Supreme Court Vacated Conviction of Martin Tankleff – The NYS Supreme Court Appellate Division Second Department unanimously vacated the conviction of Martin Tankleff for the 1988 murder of his parents and ordered his case back to Suffolk County for a retrial “to be conducted with all convenient speed,” stating “It is abhorrent to our sense of justice and fair play to countenance the possibility that someone innocent of a crime may be incarcerated or otherwise punished for a crime which he or she did not commit.” 

A member of Tom Spota’s law firm is reported to have represented Seymour Tankleff’s business partner in the late 1980s in a matter related to the sale of cocaine out of the store.  A baking supplies wholesaler is also reported to have testified in 2004 that he had frequently observed Detective James McReady and Seymour Tankleff’s business partner together in the store in the late 1970s and early 1980s.

Tankleff ultimately spent 17 years in prison for a crime he did not commit.  He graduated Touro Law Center in 2014 and passed the New York State bar exam in 2017.

In April 2018, Tankleff reached a settlement with Suffolk County for $10 million.


Detective John Olivia files a complaint with the FBI and speaks to the press.

Burke, Spota, McPartland target Oliva conspried togetther in one of the meetings to target John Oliva ” because he had become an enemy of theirs and was suspected of revealing embarrassing information about them to the press” DA Spotta applied for a wiretap on Oliva’s phone, under the ruse of “officer safety,” and it was approved by a judge.
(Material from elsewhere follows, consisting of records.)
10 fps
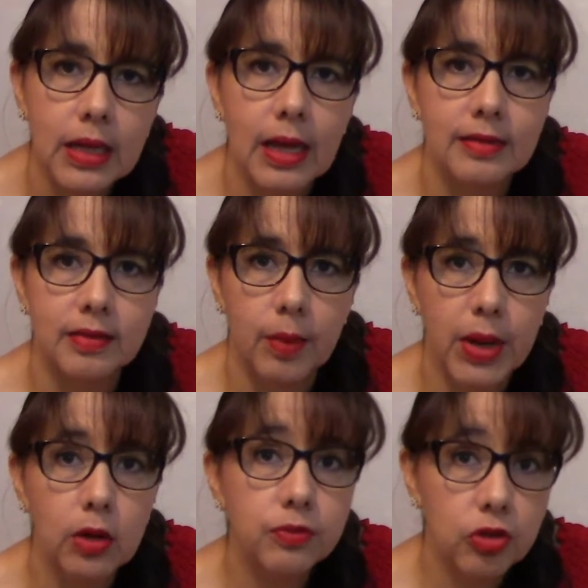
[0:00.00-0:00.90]
as the
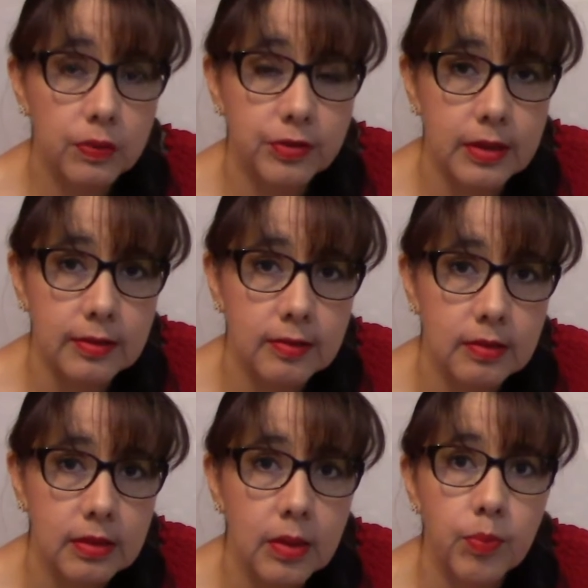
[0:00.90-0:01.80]
amount of substance
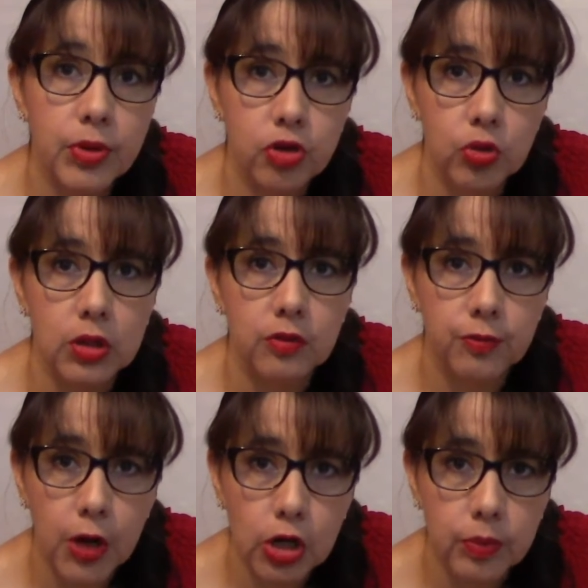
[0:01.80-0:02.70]
per unit of
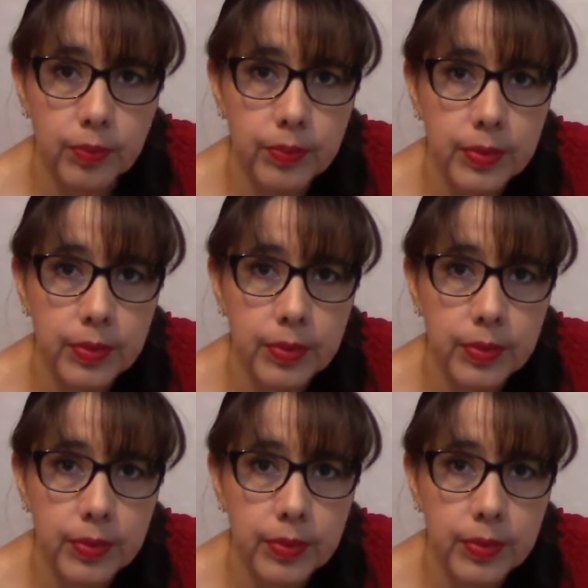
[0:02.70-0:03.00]
volume.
Following a four-month wiretap investigation, Oliva was charged by way of a Superior Court Information with Grand Larceny in the Fourth Degree, a class E felony; Computer Trespass, a class E felony; and Official Misconduct, a class A misdemeanor. 

Sept. 9, 2014 John Olivia pleaded guilty on to Official Misconduct and was sentenced to a conditional discharge.

February 26, 2016 James Burke pleaded guilty to violating Christopher Loeb’s civil rights and conspiracy relating to efforts to conceal relevant evidence. 

August 2021, Oliva, through counsel, submitted an application to the CIB for a review of his case.

2022 – Suffolk County has agreed to pay $1.5 million to a former Suffolk police detective whose conviction for leaking information to a Newsday reporter was overturned.